Stephen Hunt wrote this review which ran first on Green Man Review.
Many years ago I was struck by the words of a wise man called Willie Dixon, who wrote, “you can’t judge a book by looking at the cover.” Ok, I didn’t actually read those words, I heard them on a record by Bo Diddley, but I reckon that’s as good a source of literary criticism as any…. Anyhow, the cover of this particular book didn’t raise my level of expectation to any great heights. I had no problem with the illustration of Marian (her image has become almost a universally accepted archetype), but Robin’s long and preternaturally blonde hairstyle definitely triggered some deep-seated instinctive warning mechanism. This, I mused, could turn out to be one of those dumb romance/fantasy novels, as I cautiously sniffed the pages for the telltale odour of unicorn manure.
Thankfully, this book is no such thing, as Roberson beautifully observes in her own author’s notes. “Lady of Sherwood,” she states, “is a historical novel; that is to say, a work of fiction in which the author has made up huge chunks of a story that never happened.” It is, of course, romantic, but it certainly isn’t “fantasy” within the dictionary definition of “non-realistic story.”
Among her primary sources of reference, she lists “The Ballads of Robin Hood,” edited by Jim Lees, and “The Plantagenet Chronicles,” by Elizabeth Hallam. Roberson’s success lies in her ability to weave the central characters of the broadside romances (the Sheriff, Friar Tuck, Will Scarlet, Much the Miller’s son, Gisbourne, et al) into the known historical context of the events of 1199, the year of Richard Coeur de Lion’s death.
Both Prince John and Arthur of Brittany lay claim to the soon to be vacant throne of England. Richard, expected to name his successor, instead adopts a policy of “may the best man win.” Who, exactly, is “the best man” is a matter of no small dispute among both the hereditary aristocracy (various Earls) and those employed in positions of power (The Sheriff of Nottingham). Consequently, Marian of Ravenskeep (unmarried, but granted ownership of her own estates by Royal decree) and Robin (knighted crusader, escaped captive of the infidel, disinherited heir to an Earldom and pardoned former outlaw), find themselves living in “a house of cards.”
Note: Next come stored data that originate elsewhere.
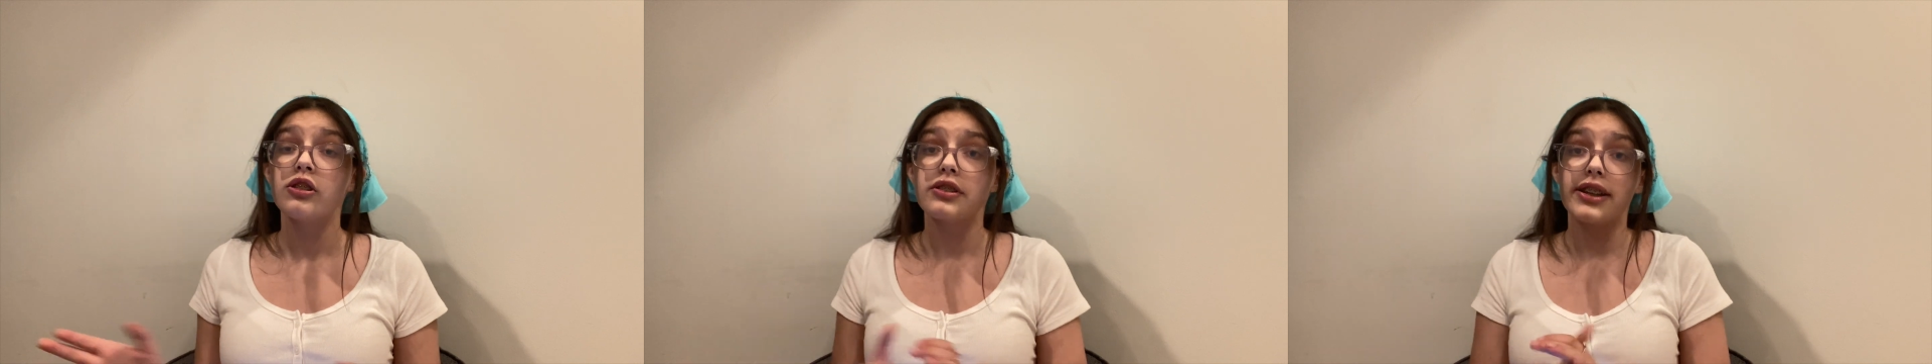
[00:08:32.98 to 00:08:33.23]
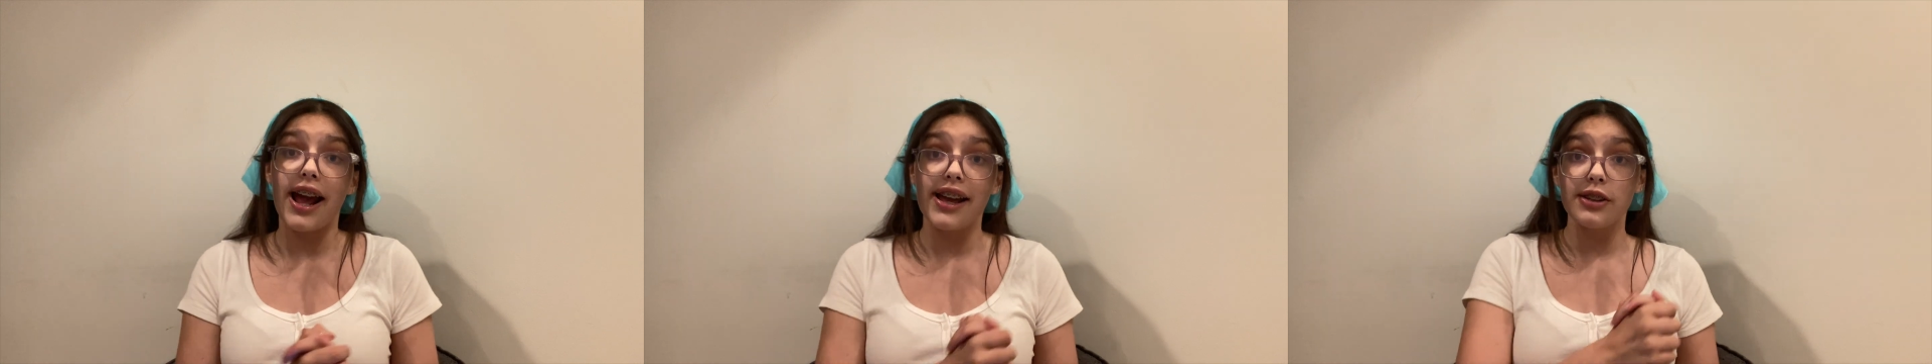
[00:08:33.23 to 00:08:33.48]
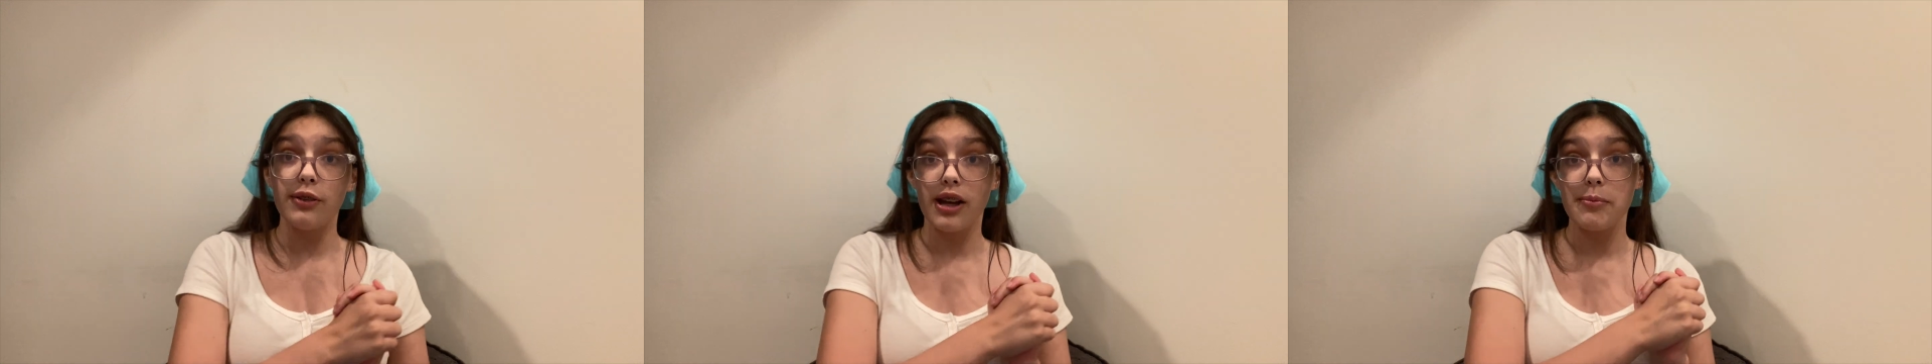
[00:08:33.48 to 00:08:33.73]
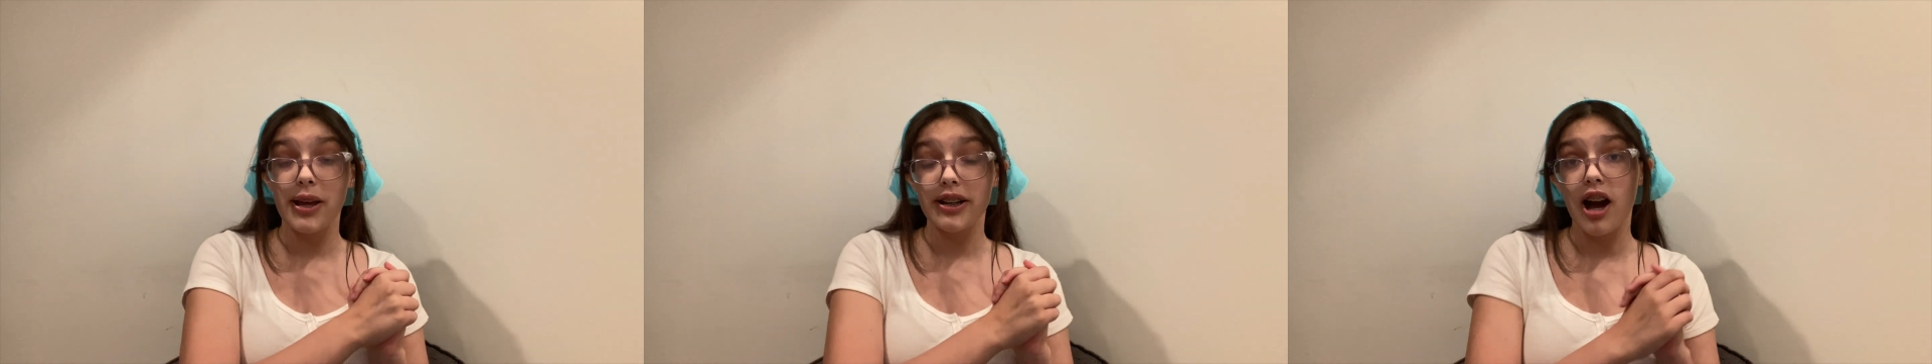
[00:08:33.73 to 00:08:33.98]
So I'd highly
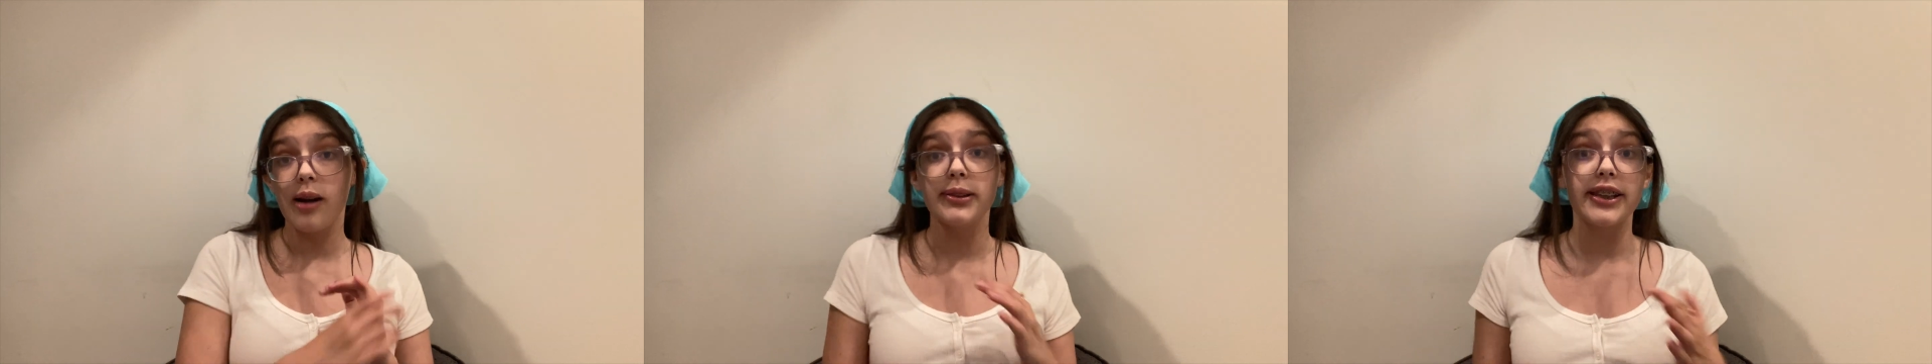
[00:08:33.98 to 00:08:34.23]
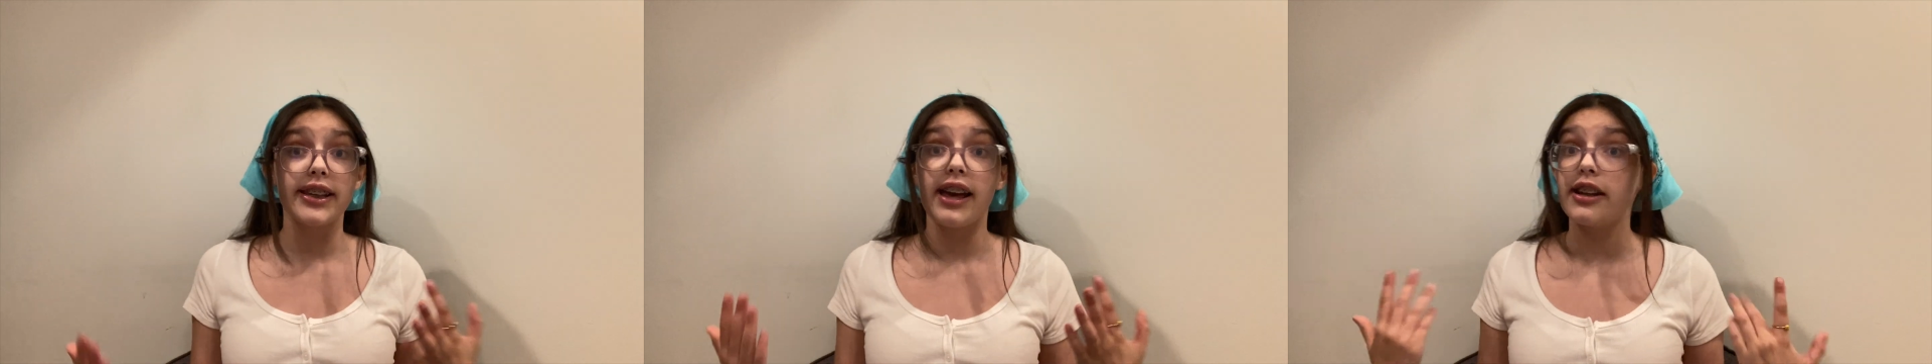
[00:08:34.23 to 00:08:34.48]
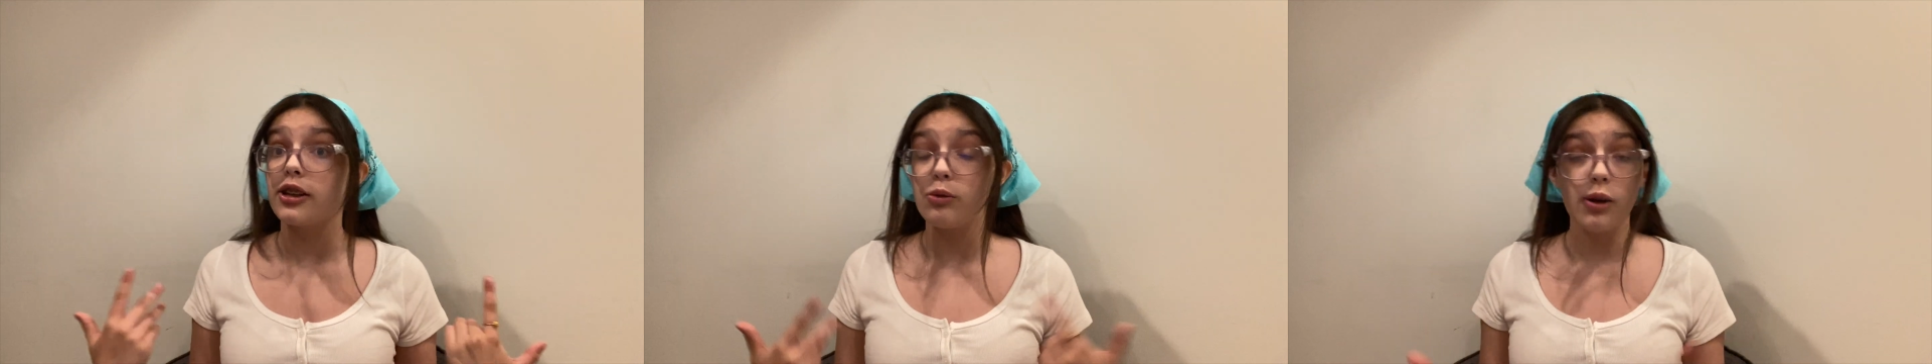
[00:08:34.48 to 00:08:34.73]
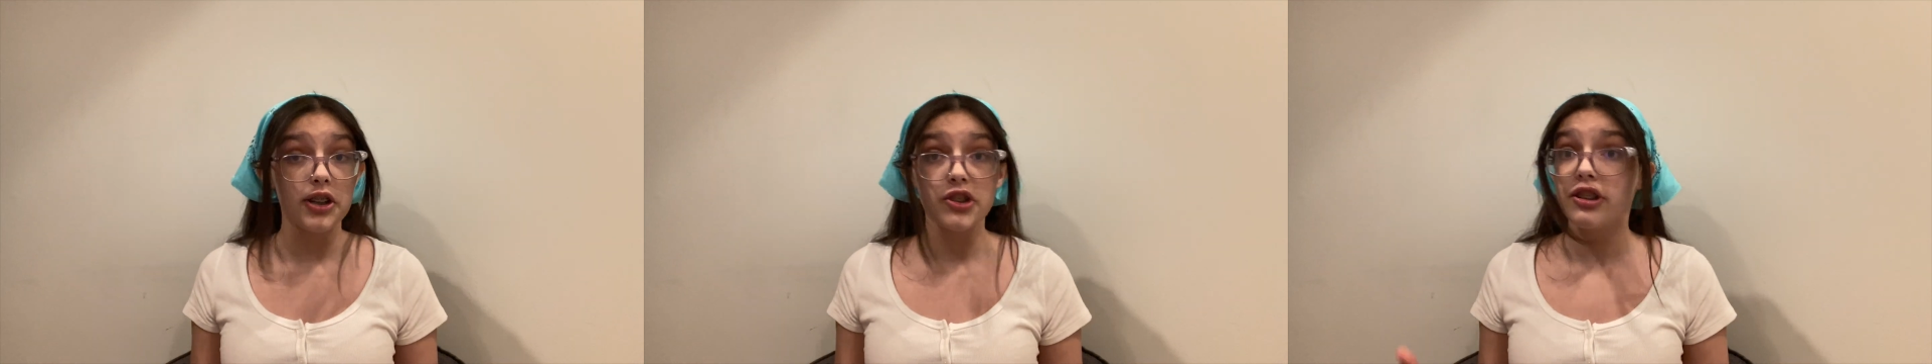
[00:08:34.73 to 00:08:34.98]
recommend commenting any
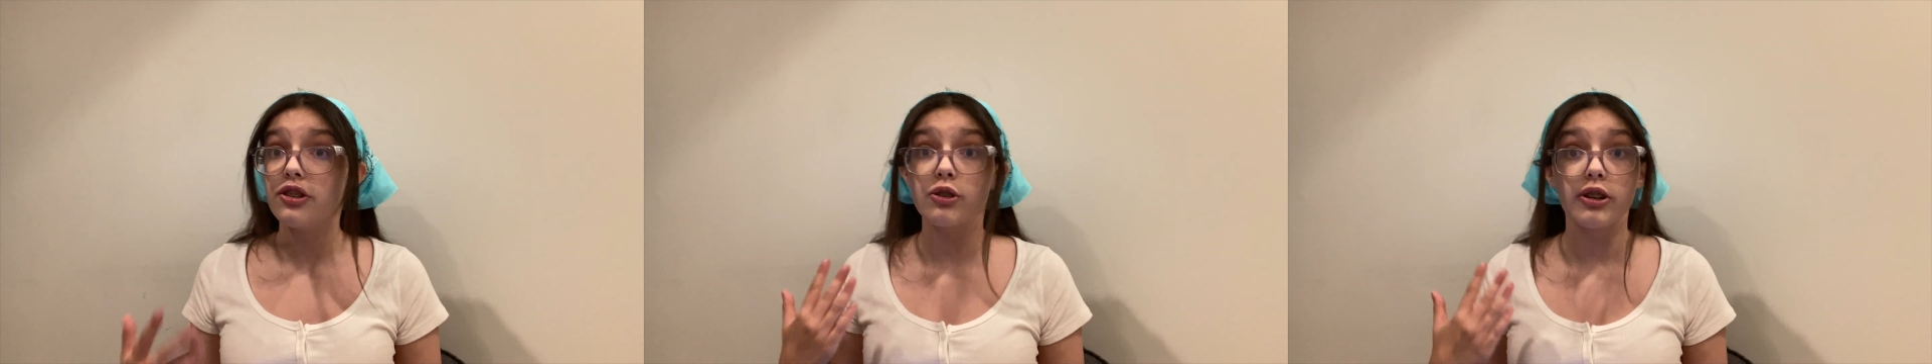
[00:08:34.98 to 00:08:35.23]
questions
As a further complication, Robin’s Father, The Earl of Huntingdon, is also nearing the end of his days. Dying without an heir would result in his lands reverting to the ownership of the Crown, in all likelihood a king that Huntingdon utterly opposes. Having gained the knowledge that Marian is infertile, he offers Robin the title on condition that he marries, and continues the Huntingdon line.
Throughout these intrigues, the central cast engages in plenty of the “noble deedes” and “merrie gestes” that we’re all familiar with from the old tales. Combat is engaged in, daring rescue missions are accomplished, unfair taxes are imposed, bowstrings are drawn, ale is quaffed and outlaws silently tread the deer tracks of Sherwood Forest. In Roberson’s words, however, they do these things as believable, three-dimensional characters who express doubt, fear and remorse, rather than as the “cartoon” figures that they’re too often reduced to. Other characters are drawn straight from historical record. Roberson assures us that Robin’s former comrade in arms Mercardier “truly was captain of the Lionheart’s mercenaries; for my own purposes I transported him from France to England and made him central to this version.”
By casting Robin and Marian against the backdrop of history, Roberson’s produced an enlightening window through which to view the old tales and ballads, and more than a few reasons to further explore both the enduring popularity of these tales and their particular associations with this period. This reader certainly learned plenty of history along the way, too. While scholarly books about Eleanor of Aquitaine or Arthur of Brittany might not inspire me too much in the way of serious study, discovering those folks while reading a Robin Hood book proved a fascinating “by-product,” and left me with a far greater interest than I started with.
Apart from a short story in The Merlin Chronicles, this is the first Jennifer Roberson book that I have read. It certainly won’t be the last, as I intend to get this book’s predecessor, Lady of the Forest, as soon as possible. Marian Zimmer Bradley called that one “a beautiful synthesis of all the Robin Hood legends and probably the best book I have read all year.” On the basis of its follow-up, I wouldn’t dispute her opinion or doubt her judgement for a moment.
I recommend “Lady of Sherwood” for anyone interested in folklore, history or a good adventure story, as this engagingly written novel contains all three!